EXERCISE AIM: What follows is a listing; restate every line of it word for word.

PROVIDED DATA:
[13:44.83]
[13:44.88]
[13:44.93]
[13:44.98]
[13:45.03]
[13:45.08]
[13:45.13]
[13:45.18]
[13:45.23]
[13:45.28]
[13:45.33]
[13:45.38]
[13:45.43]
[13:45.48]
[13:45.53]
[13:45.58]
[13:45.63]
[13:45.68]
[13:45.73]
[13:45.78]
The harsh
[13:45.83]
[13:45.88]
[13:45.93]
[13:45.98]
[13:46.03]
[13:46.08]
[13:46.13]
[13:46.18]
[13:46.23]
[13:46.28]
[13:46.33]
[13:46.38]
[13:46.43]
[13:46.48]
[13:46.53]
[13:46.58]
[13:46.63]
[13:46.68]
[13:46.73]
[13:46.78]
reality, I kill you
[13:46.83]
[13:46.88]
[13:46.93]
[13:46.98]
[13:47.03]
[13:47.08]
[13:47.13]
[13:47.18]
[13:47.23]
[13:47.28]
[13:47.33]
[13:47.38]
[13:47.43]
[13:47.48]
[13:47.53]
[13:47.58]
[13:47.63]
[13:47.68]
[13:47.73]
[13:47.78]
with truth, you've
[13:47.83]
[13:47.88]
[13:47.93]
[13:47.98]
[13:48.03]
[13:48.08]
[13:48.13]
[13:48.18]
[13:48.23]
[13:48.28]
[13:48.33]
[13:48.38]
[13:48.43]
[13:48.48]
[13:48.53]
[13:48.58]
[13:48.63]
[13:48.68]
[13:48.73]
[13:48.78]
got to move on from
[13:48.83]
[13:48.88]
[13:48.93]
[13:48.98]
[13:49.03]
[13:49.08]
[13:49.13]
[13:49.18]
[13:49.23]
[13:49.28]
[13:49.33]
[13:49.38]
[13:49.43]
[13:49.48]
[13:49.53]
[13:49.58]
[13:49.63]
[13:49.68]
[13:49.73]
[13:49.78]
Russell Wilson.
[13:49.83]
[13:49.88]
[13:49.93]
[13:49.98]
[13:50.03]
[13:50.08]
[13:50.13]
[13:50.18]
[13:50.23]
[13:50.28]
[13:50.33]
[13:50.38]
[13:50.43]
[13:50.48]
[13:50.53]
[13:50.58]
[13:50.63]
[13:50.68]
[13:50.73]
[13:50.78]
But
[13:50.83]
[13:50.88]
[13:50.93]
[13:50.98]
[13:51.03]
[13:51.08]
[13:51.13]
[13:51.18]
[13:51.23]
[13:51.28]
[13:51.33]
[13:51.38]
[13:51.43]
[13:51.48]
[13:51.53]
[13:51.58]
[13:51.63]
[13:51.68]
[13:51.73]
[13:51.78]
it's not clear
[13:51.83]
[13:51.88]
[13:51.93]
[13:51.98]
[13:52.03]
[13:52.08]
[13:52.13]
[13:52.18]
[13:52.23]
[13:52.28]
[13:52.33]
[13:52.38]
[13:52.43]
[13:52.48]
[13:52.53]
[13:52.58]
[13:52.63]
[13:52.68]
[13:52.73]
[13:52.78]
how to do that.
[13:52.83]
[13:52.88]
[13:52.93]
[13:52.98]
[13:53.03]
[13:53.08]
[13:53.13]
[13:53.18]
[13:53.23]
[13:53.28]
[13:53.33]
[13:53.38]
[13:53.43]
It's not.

ANSWER BELOW:
[13:44.83]
[13:44.88]
[13:44.93]
[13:44.98]
[13:45.03]
[13:45.08]
[13:45.13]
[13:45.18]
[13:45.23]
[13:45.28]
[13:45.33]
[13:45.38]
[13:45.43]
[13:45.48]
[13:45.53]
[13:45.58]
[13:45.63]
[13:45.68]
[13:45.73]
[13:45.78]
The harsh
[13:45.83]
[13:45.88]
[13:45.93]
[13:45.98]
[13:46.03]
[13:46.08]
[13:46.13]
[13:46.18]
[13:46.23]
[13:46.28]
[13:46.33]
[13:46.38]
[13:46.43]
[13:46.48]
[13:46.53]
[13:46.58]
[13:46.63]
[13:46.68]
[13:46.73]
[13:46.78]
reality, I kill you
[13:46.83]
[13:46.88]
[13:46.93]
[13:46.98]
[13:47.03]
[13:47.08]
[13:47.13]
[13:47.18]
[13:47.23]
[13:47.28]
[13:47.33]
[13:47.38]
[13:47.43]
[13:47.48]
[13:47.53]
[13:47.58]
[13:47.63]
[13:47.68]
[13:47.73]
[13:47.78]
with truth, you've
[13:47.83]
[13:47.88]
[13:47.93]
[13:47.98]
[13:48.03]
[13:48.08]
[13:48.13]
[13:48.18]
[13:48.23]
[13:48.28]
[13:48.33]
[13:48.38]
[13:48.43]
[13:48.48]
[13:48.53]
[13:48.58]
[13:48.63]
[13:48.68]
[13:48.73]
[13:48.78]
got to move on from
[13:48.83]
[13:48.88]
[13:48.93]
[13:48.98]
[13:49.03]
[13:49.08]
[13:49.13]
[13:49.18]
[13:49.23]
[13:49.28]
[13:49.33]
[13:49.38]
[13:49.43]
[13:49.48]
[13:49.53]
[13:49.58]
[13:49.63]
[13:49.68]
[13:49.73]
[13:49.78]
Russell Wilson.
[13:49.83]
[13:49.88]
[13:49.93]
[13:49.98]
[13:50.03]
[13:50.08]
[13:50.13]
[13:50.18]
[13:50.23]
[13:50.28]
[13:50.33]
[13:50.38]
[13:50.43]
[13:50.48]
[13:50.53]
[13:50.58]
[13:50.63]
[13:50.68]
[13:50.73]
[13:50.78]
But
[13:50.83]
[13:50.88]
[13:50.93]
[13:50.98]
[13:51.03]
[13:51.08]
[13:51.13]
[13:51.18]
[13:51.23]
[13:51.28]
[13:51.33]
[13:51.38]
[13:51.43]
[13:51.48]
[13:51.53]
[13:51.58]
[13:51.63]
[13:51.68]
[13:51.73]
[13:51.78]
it's not clear
[13:51.83]
[13:51.88]
[13:51.93]
[13:51.98]
[13:52.03]
[13:52.08]
[13:52.13]
[13:52.18]
[13:52.23]
[13:52.28]
[13:52.33]
[13:52.38]
[13:52.43]
[13:52.48]
[13:52.53]
[13:52.58]
[13:52.63]
[13:52.68]
[13:52.73]
[13:52.78]
how to do that.
[13:52.83]
[13:52.88]
[13:52.93]
[13:52.98]
[13:53.03]
[13:53.08]
[13:53.13]
[13:53.18]
[13:53.23]
[13:53.28]
[13:53.33]
[13:53.38]
[13:53.43]
It's not.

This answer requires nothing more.